Elles patientèrent. Trente minutes plus tard, Alexeï ressortit, une liasse de dossiers sous le bras, et redescendit dans le hall. Marina et Léna se glissèrent derrière une colonne, puis sortirent précipitamment pour héler un taxi :
— Au domicile, commanda Marina. Elle reconnut le bâtiment dès qu’Alexeï en descendit. Elle laissa tomber Léna et monta seule.
Dans la cuisine, Alexeï était assis devant son ordinateur, l’air absorbé.
— Marina ! tu es là ? s’étonna-t-il.
— Comme tu le vois, répondit-elle froidement. Tu n’étais pas censé prendre un avion ?
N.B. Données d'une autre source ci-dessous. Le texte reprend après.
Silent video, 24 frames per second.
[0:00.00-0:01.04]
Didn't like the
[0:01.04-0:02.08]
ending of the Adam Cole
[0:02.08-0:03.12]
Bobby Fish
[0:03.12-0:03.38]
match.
Il se redressa, tendu. « Le voyage a été annulé à l’aéroport. Mon patron m’a appelé : des investisseurs allemands de passage en ville pour une journée, je devais les rencontrer. »
— Pourquoi ne pas m’avoir prévenue ?
Il hésita. « Parce que… ce n’était pas une réunion de routine. »
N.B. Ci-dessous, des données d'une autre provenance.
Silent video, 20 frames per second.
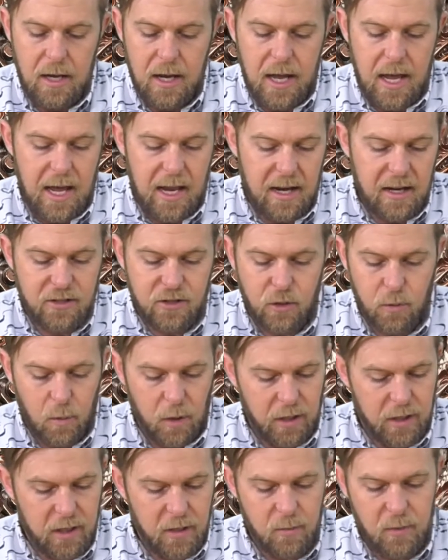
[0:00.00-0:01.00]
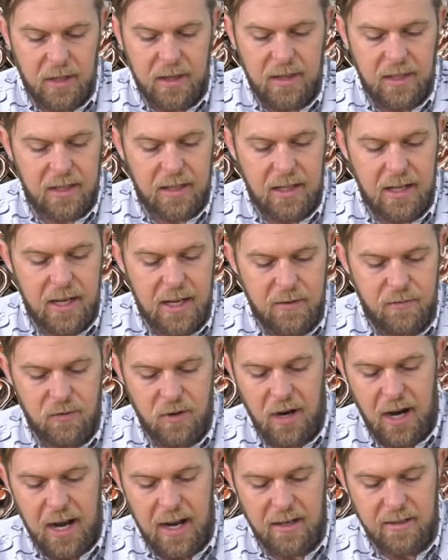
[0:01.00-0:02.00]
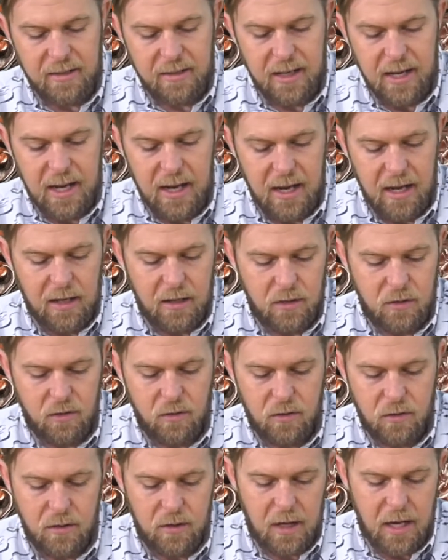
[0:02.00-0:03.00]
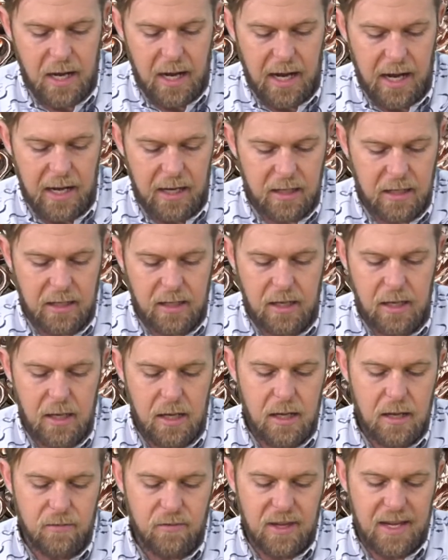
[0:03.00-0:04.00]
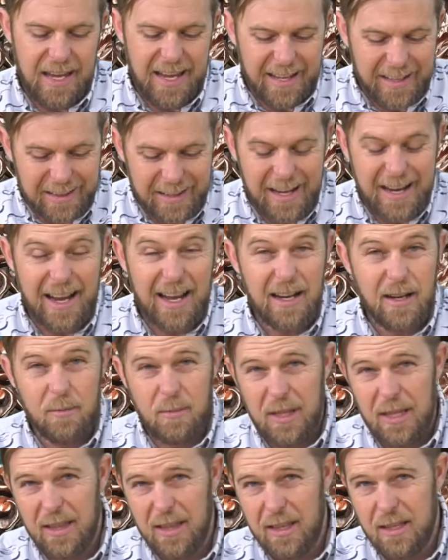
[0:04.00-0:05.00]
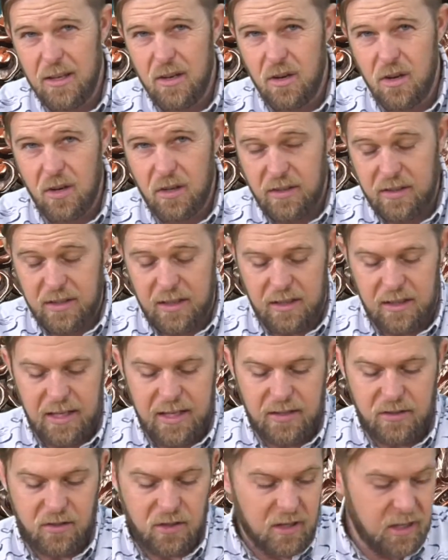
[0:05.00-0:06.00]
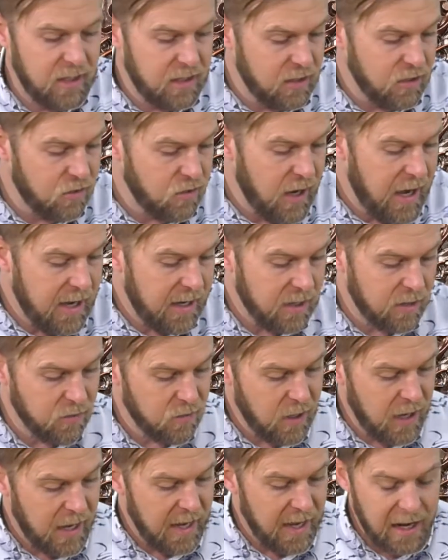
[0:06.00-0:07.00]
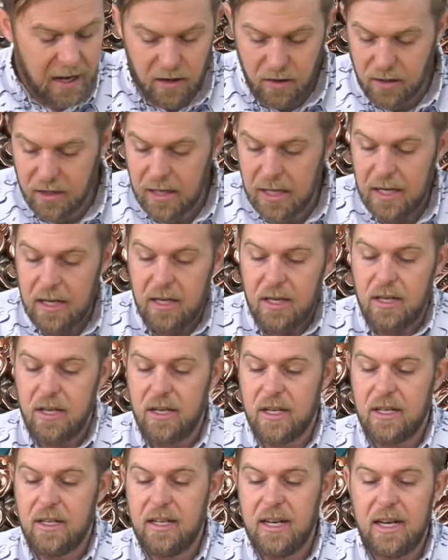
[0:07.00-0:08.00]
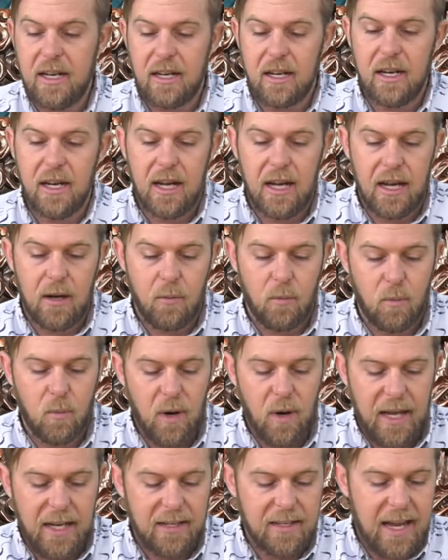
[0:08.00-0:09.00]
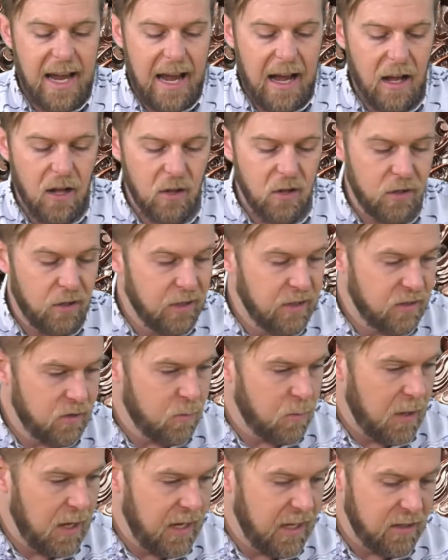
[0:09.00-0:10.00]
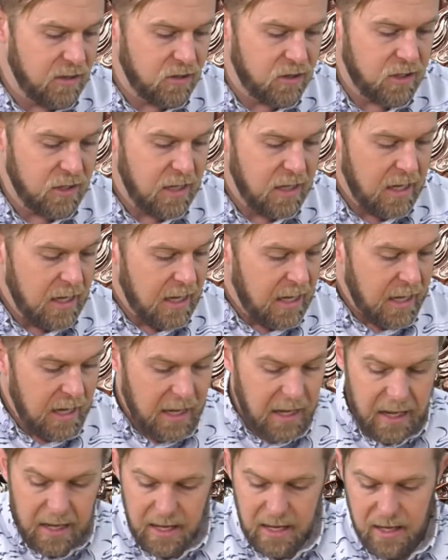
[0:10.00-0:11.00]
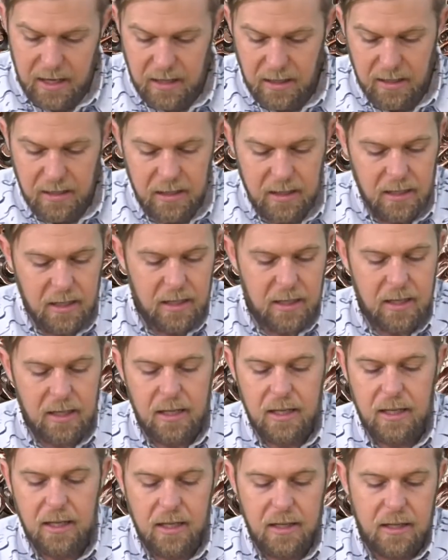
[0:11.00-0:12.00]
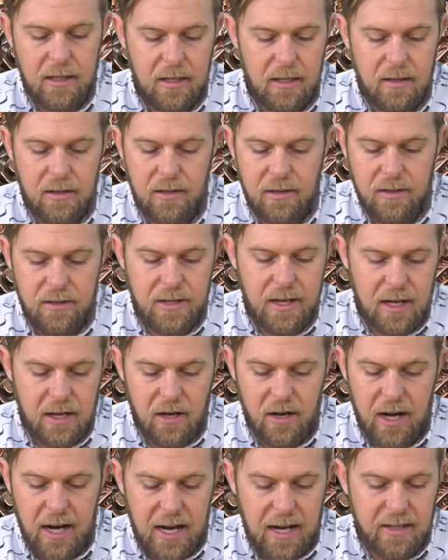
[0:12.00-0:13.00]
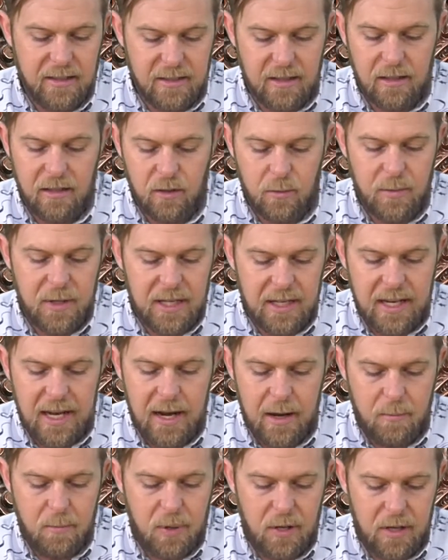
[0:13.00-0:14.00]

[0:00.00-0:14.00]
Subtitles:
And as you're working with the clay, if your hands get, if they get clay on them, you notice the clay starting to crack and dry out, you can take a wet towel or a sponge and get your hands a little bit damp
Le cœur de Marina se serra. « Je m’en doutais. »
— Non, pas comme ça ! expliqua-t-il. Mon patron m’a promis une promotion si je concluais un accord dans des conditions exceptionnelles.
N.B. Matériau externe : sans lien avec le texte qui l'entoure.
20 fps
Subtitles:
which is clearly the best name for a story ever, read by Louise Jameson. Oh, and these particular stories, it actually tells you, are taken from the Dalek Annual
— Et tu n’as pas pu envoyer un SMS ?
— Je voulais te faire la surprise si tout se passait bien. Sinon, pourquoi t’inquiéter ? »
— Tu as réussi ? demanda Marina.
Alexeï sourit, sortit le dossier de l’investissement signé par Anna Viktoria Müller, puis présenta un écrin en velours contenant un collier de saphirs qu’elle admirait.
« Je voulais te l’offrir ce soir, annonça-t-il. Et t’annoncer la bonne nouvelle. »
Sa colère retomba, mais une question demeurait : « Pourquoi t’étais-tu montré si gai en sa présence ? »
— C’était de l’enthousiasme, rien de plus, répondit-il. Tu es la seule femme de ma vie. Tous mes voyages sont réels.
Elle voulut y croire. « Puis-je te poser quelques questions ? »
— Bien sûr.
— Qu’as-tu mangé ?
— Elle a pris la salade du chef et un steak à la truffe. J’ai choisi le plateau de poissons.
— De quoi avez-vous parlé ?
— De culture russe : elle adore le ballet.
Ses réponses étaient fluides. La tension retomba. Elles commandèrent une pizza, ouvrirent une bouteille de vin et, vite, la soirée retrouva une allure normale.
Pendant qu’il prenait sa douche, Marina jeta un œil sur son téléphone : le mot de passe restait leur date de mariage, et elle trouva l’appel matinal de son patron. Rien de suspect.
Entendant Alexeï fredonner leur chanson préférée, elle réalisa que leur vrai problème était la routine : ils avaient cessé de se surprendre.
Le lendemain, elle se leva tôt, prépara le petit-déjeuner et le réveilla d’un baiser.
— J’ai une surprise : j’ai posé un jour de congé pour nous deux, expliqua-t-elle en lui tendant deux billets de train pour le même domaine où ils avaient fêté leur premier anniversaire, il y a tant d’années.
Il la regarda, ému : « Je t’aime, tu sais ? »
— Moi aussi. Et j’en ai fini de fouiller dans ton téléphone, répliqua-t-elle en lui rendant son baiser.
— Alors tu m’as quand même espionné ! lâcha-t-il en riant.
Elle lui lança un coussin et rit à son tour. Parfois, pensa-t-elle, il faut savoir faire confiance, et parfois se charger de raviver la flamme.
Une semaine plus tard, Marina trouva dans sa boîte aux lettres une carte postale de Cologne :
« Chère Marina,
Votre mari a parlé de vous avec chaleur lors de notre rencontre. Les chocolats qu’il a choisis pour vous viennent de notre usine familiale. J’espère que vous les apprécierez.
Bien à vous,
Anna Müller. »
Accompagnée d’une boîte de chocolats raffinés, la carte la fit sourire. Elle la déposa, impatiente d’aider Alexeï à préparer son prochain voyage : cette fois, elle serait à ses côtés pour de bon.